Patient-specific anatomical models for radioiodine dosimetry in treatment of hyperthyroidism: is it necessary?

Abstract

To investigate the necessity of patient-specific dosimetry calculations using individualized models for hyperthyroid patients treated with radioactive iodine (RAI). This treatment modality was considered to be safe and effective; however, a recent publication indicated associations between greater organ-absorbed doses of RAI and risk of cancer death. Ten patient-specific models which ranged in size were used (from 152.5 to 184cm in height and from 44 to 88kg in mass). The time-integrated activity coefficients (TIAC) were evaluated from the 2017 Leggett's model assuming 24h radioactive iodine uptakes (RAIU) of 30, 50, 70, and 90% and two intake routes for normal uptake (ingestion and injection). A set of 131 I S factors (mGy MBq-1 h-1 ) from the patient-specific phantoms including 12 source regions were provided in this study. These S factors were used together with the new TIACs to present dose coefficients. The MC-based patient-specific S factors were compared with the ICRP standard data and the variation ranges (%) of (-65, +210) and (-57, +193) were reported for self and cross S factors, respectively.

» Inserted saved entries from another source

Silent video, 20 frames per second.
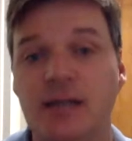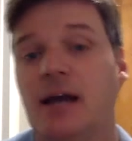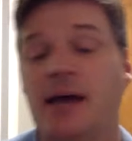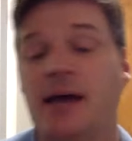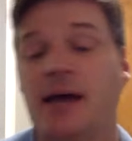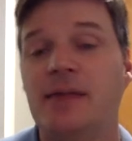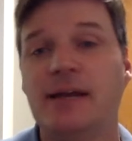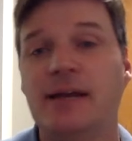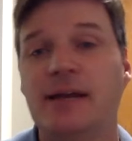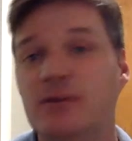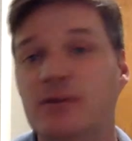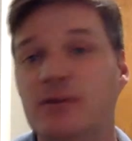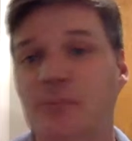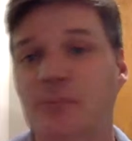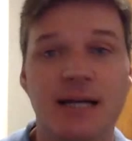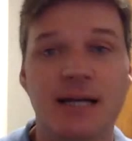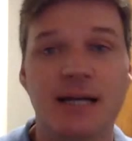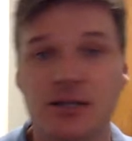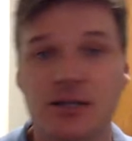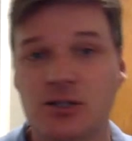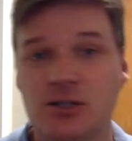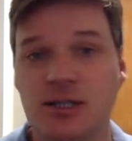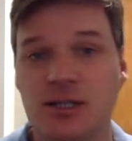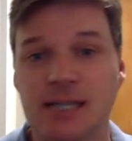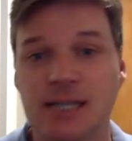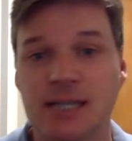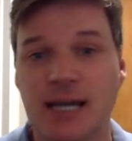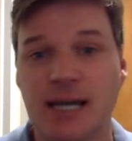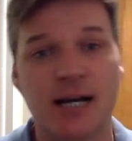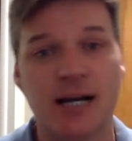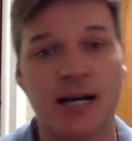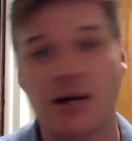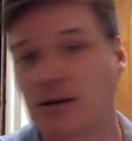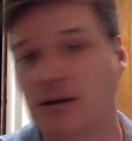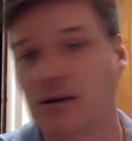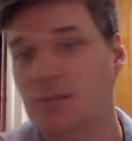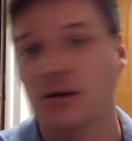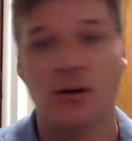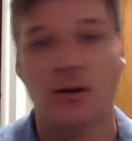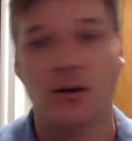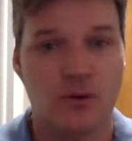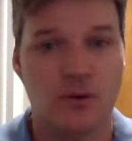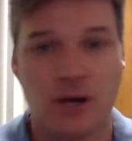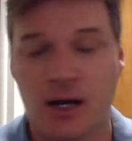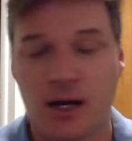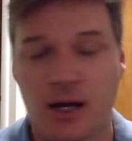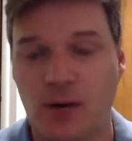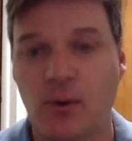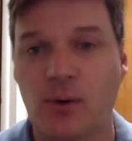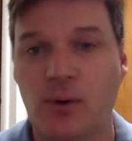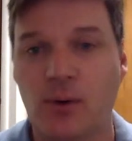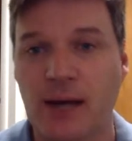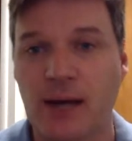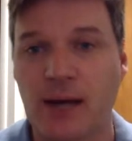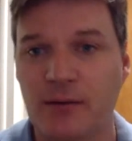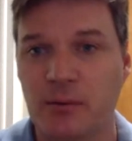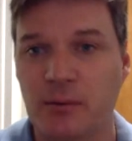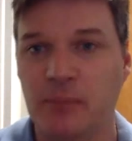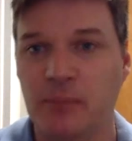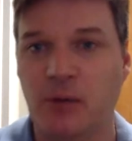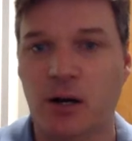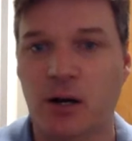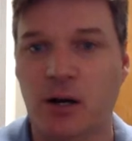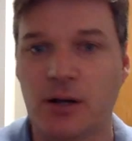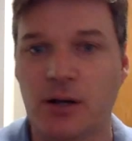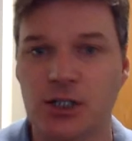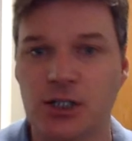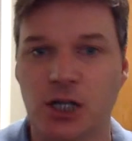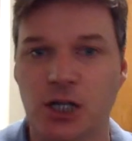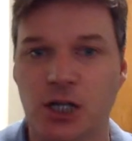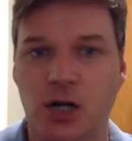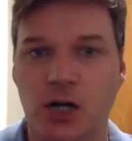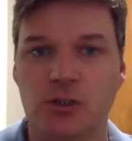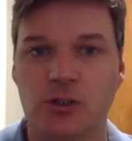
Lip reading: And then everybody else who doesn't care won't have it be part of the show.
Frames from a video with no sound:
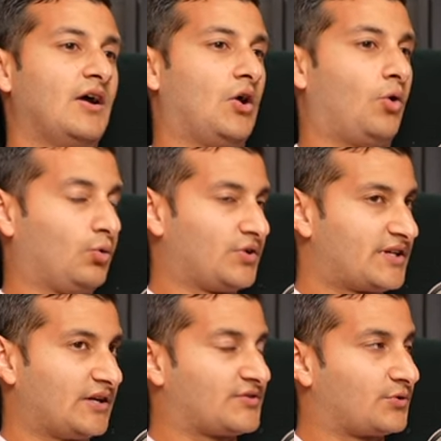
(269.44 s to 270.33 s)
all those
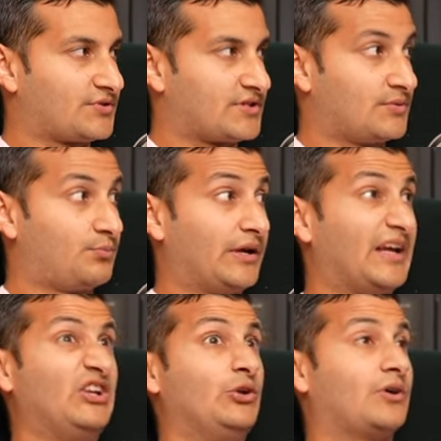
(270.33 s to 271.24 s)
kind of sources to bring
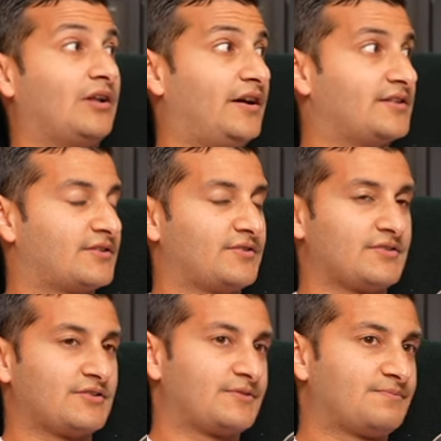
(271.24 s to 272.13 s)
in new clients,
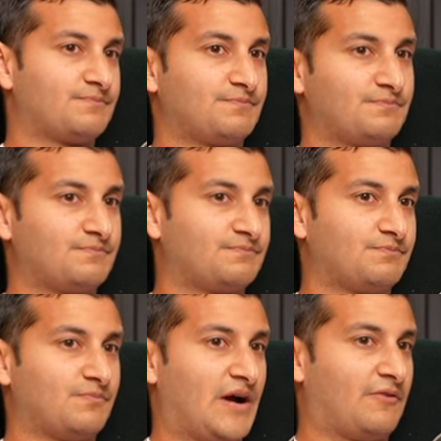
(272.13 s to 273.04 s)
because
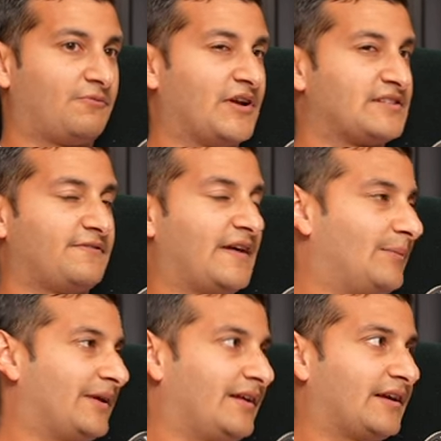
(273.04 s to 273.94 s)
our friends and
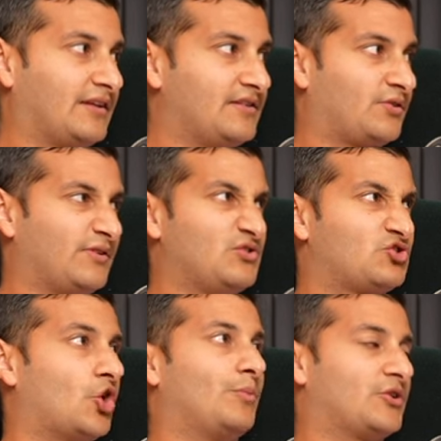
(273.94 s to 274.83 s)
family, like it's only
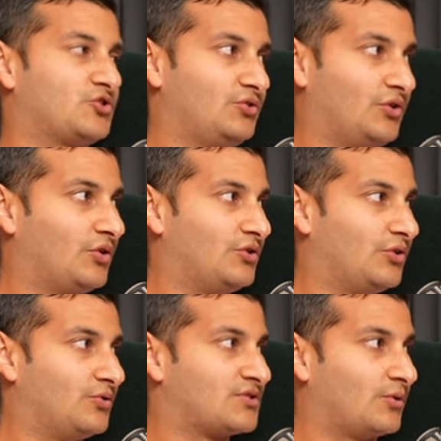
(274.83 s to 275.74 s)
so much you could
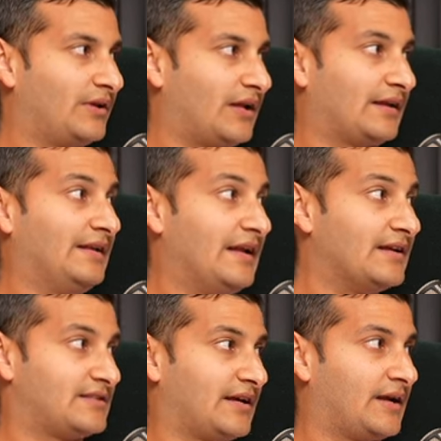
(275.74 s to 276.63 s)
do. So we like needed
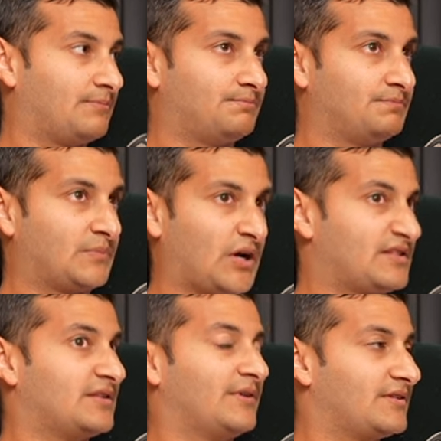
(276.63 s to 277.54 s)
to get
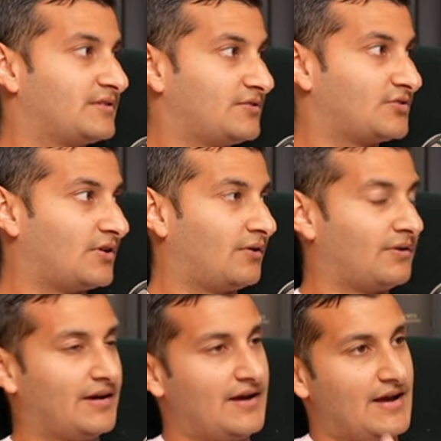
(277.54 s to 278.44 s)
customers. So
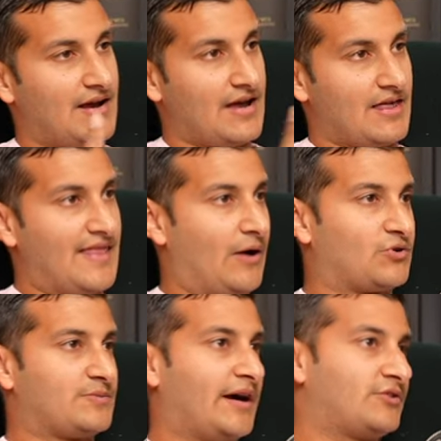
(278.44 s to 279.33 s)
that was
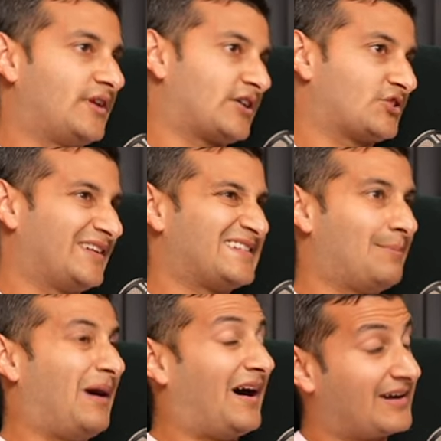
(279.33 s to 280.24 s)
my introduction into
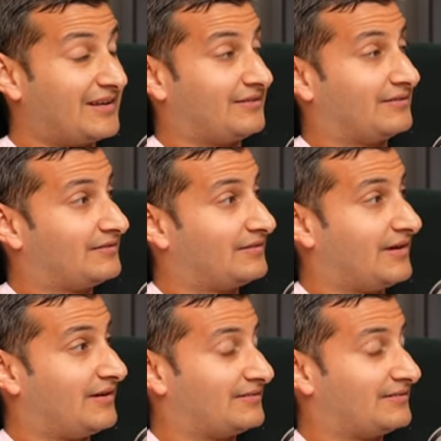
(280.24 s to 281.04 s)
marketing. Yeah.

However, for self S factors, those intervals were reduced to (-8.3, +4.6) when mass correction was applied. Moreover, variations on organ dose coefficients were evaluated and the thyroid contributions were also assessed for 24h RAIU of 30, 50, 70, and 90%. Considering that the thyroid contribution to adjacent normal organs is high and the variations on cross dose coefficients are also considerable, variations (%) on normal organ doses were estimated to be up to (-63, +132), with a planned thyroid absorbed dose of 150Gy. Given the large variations on organ doses, the standard data are not an appropriate substitute for patient-specific data. Particularly, when accurate patient-specific dose estimation is a serious concern in RAI treatment (RAIT) for nuclear medicine practitioners. However, acquiring computed tomography (CT) images for patient-specific modeling will impose additional radiation dose to patients. It was concluded that CT imaging limited to the region from skull base to mid thorax (i.e., for organs with RAIT doses of >~50mGy with a dose of 150Gy prescribed to the thyroid) may be suggested and is clinically relevant because the normal organ dose increments are not greater than 10%.